### Task instructions
The entries that follow should be repeated exactly, with no pictures kept.

Segment Open

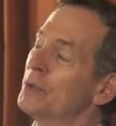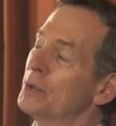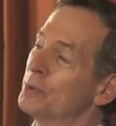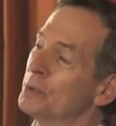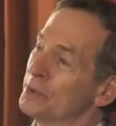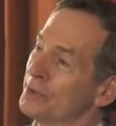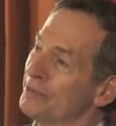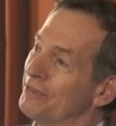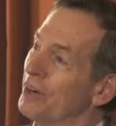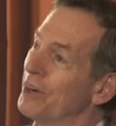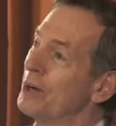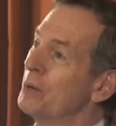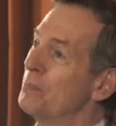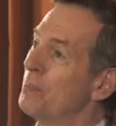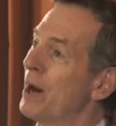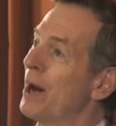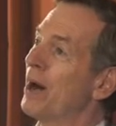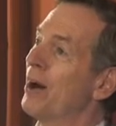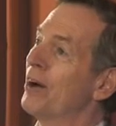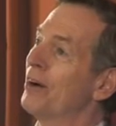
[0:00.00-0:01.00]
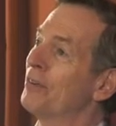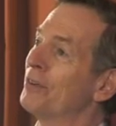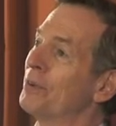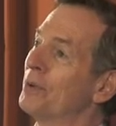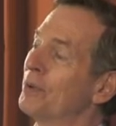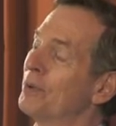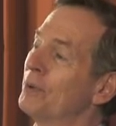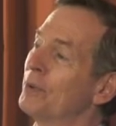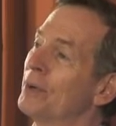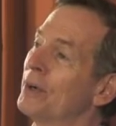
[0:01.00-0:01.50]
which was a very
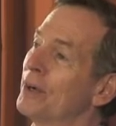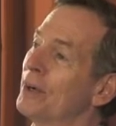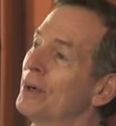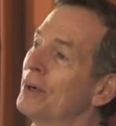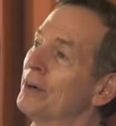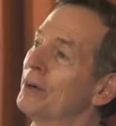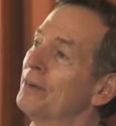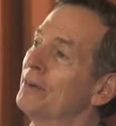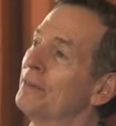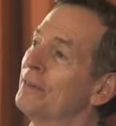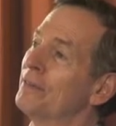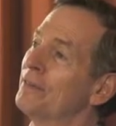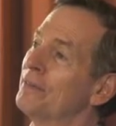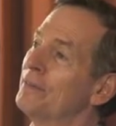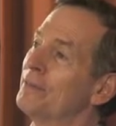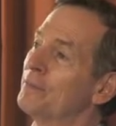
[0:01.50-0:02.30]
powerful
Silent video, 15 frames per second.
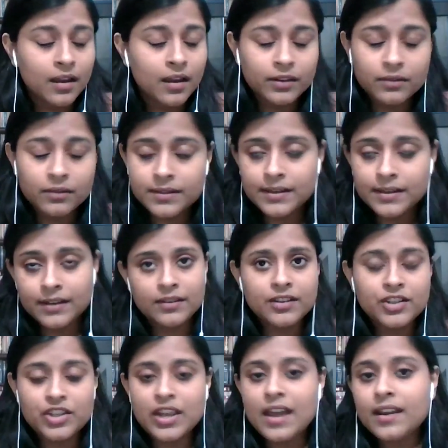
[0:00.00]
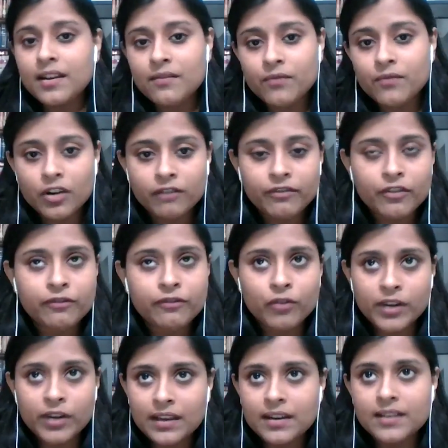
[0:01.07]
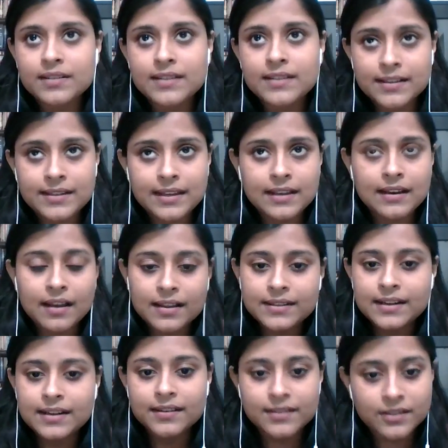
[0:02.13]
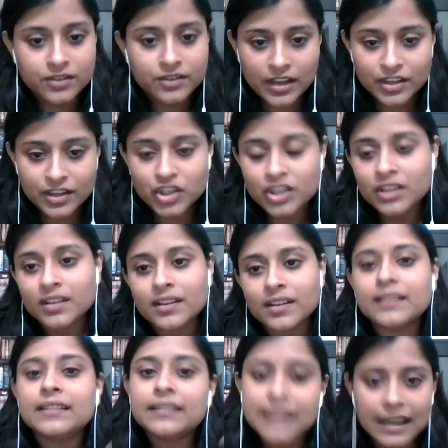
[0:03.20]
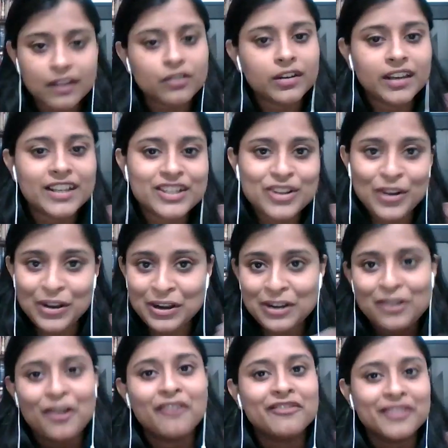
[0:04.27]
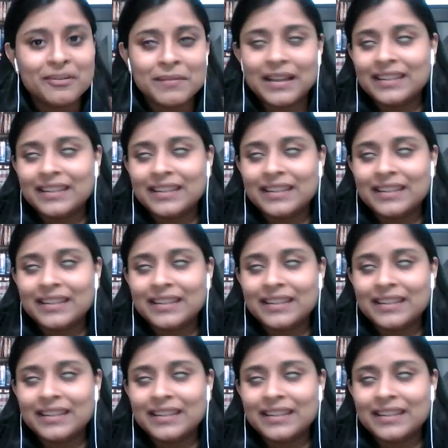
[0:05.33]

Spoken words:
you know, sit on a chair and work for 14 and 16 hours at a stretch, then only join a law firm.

Segment Closed

### Exercise answer
[0:00.00-0:01.00]
[0:01.00-0:01.50]
which was a very
[0:01.50-0:02.30]
powerful
Silent video, 15 frames per second.
[0:00.00]
[0:01.07]
[0:02.13]
[0:03.20]
[0:04.27]
[0:05.33]

Spoken words:
you know, sit on a chair and work for 14 and 16 hours at a stretch, then only join a law firm.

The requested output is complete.